**THE TASK:** Keep the images out and set the listing below down word for word.

**RECORDED DATA:**
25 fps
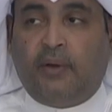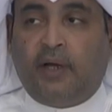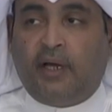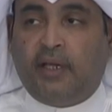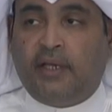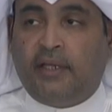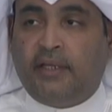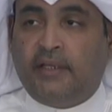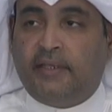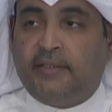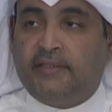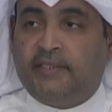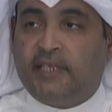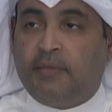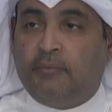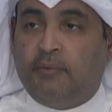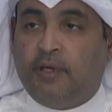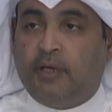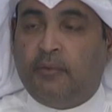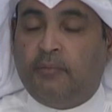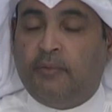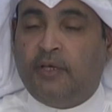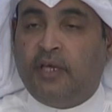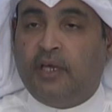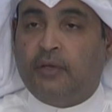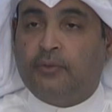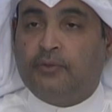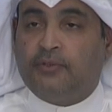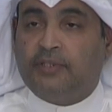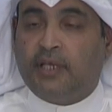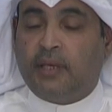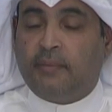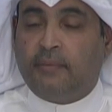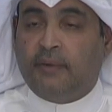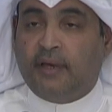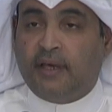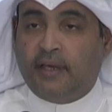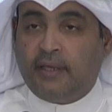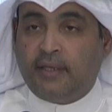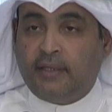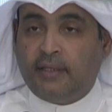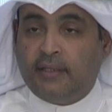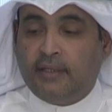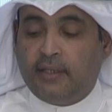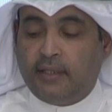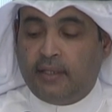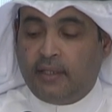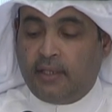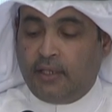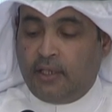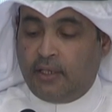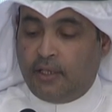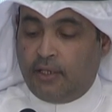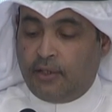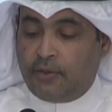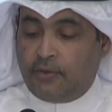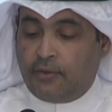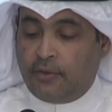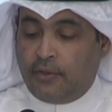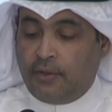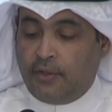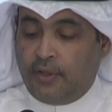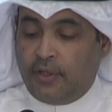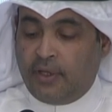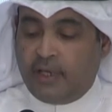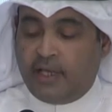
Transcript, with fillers: He reiterated the call for volunteering and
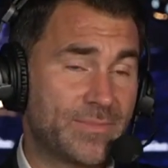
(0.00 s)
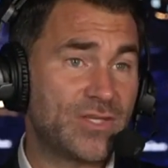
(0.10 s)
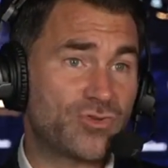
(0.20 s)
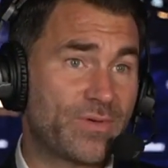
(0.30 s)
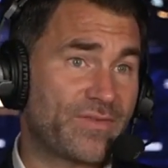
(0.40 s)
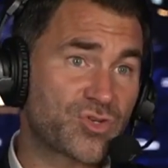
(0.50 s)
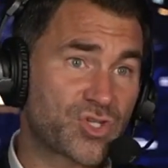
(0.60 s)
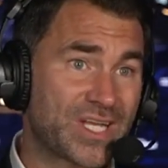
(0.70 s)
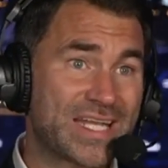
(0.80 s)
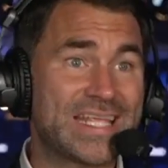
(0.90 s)
Dmitry Bivol's
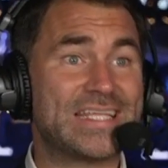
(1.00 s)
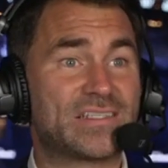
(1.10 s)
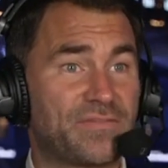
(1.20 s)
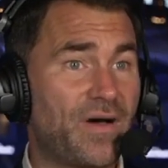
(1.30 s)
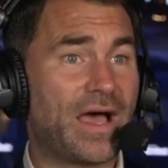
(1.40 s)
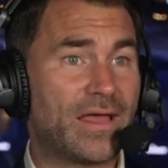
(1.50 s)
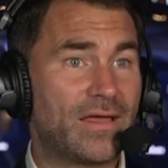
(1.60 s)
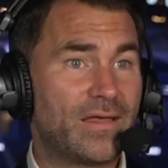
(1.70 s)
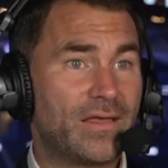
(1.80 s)
going to need to fight.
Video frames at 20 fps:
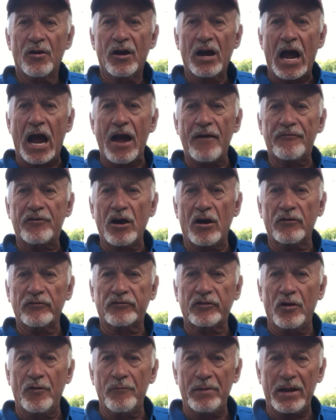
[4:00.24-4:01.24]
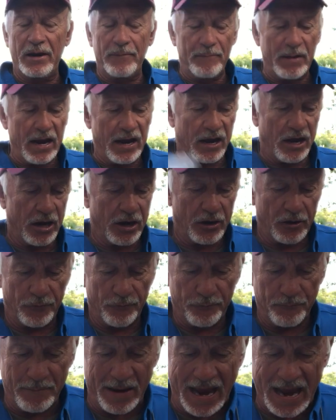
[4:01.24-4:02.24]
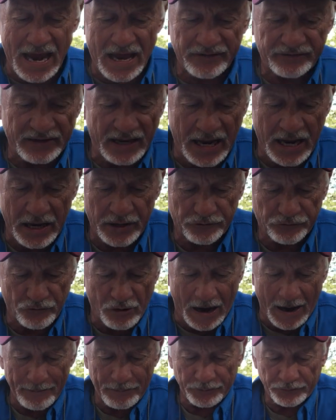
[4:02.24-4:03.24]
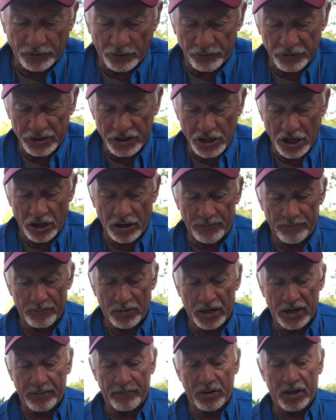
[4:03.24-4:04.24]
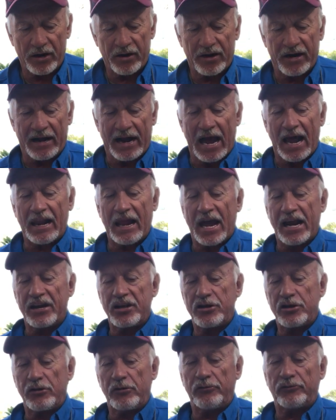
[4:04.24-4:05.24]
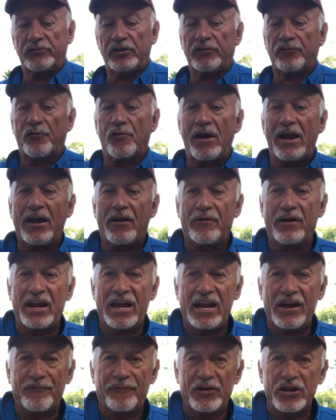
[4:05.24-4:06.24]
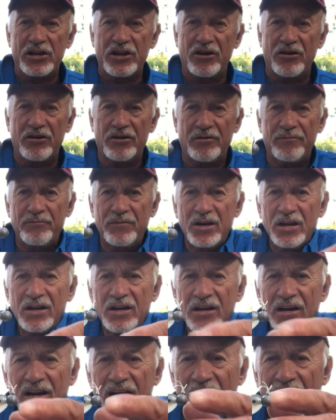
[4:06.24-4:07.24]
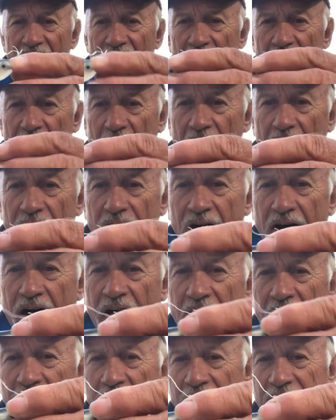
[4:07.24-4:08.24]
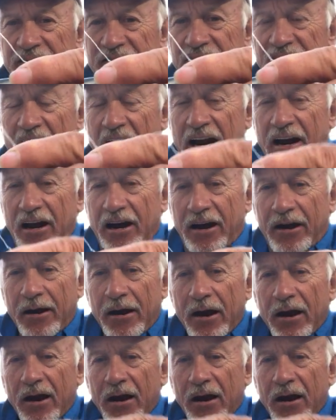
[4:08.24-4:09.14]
I've caught so many bass and stripers on the Yum Money Minnow. And I like to use this round head for the Yum. It's not a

**REPLY:**
25 fps
Transcript, with fillers: He reiterated the call for volunteering and
(0.00 s)
(0.10 s)
(0.20 s)
(0.30 s)
(0.40 s)
(0.50 s)
(0.60 s)
(0.70 s)
(0.80 s)
(0.90 s)
Dmitry Bivol's
(1.00 s)
(1.10 s)
(1.20 s)
(1.30 s)
(1.40 s)
(1.50 s)
(1.60 s)
(1.70 s)
(1.80 s)
going to need to fight.
Video frames at 20 fps:
[4:00.24-4:01.24]
[4:01.24-4:02.24]
[4:02.24-4:03.24]
[4:03.24-4:04.24]
[4:04.24-4:05.24]
[4:05.24-4:06.24]
[4:06.24-4:07.24]
[4:07.24-4:08.24]
[4:08.24-4:09.14]
I've caught so many bass and stripers on the Yum Money Minnow. And I like to use this round head for the Yum. It's not a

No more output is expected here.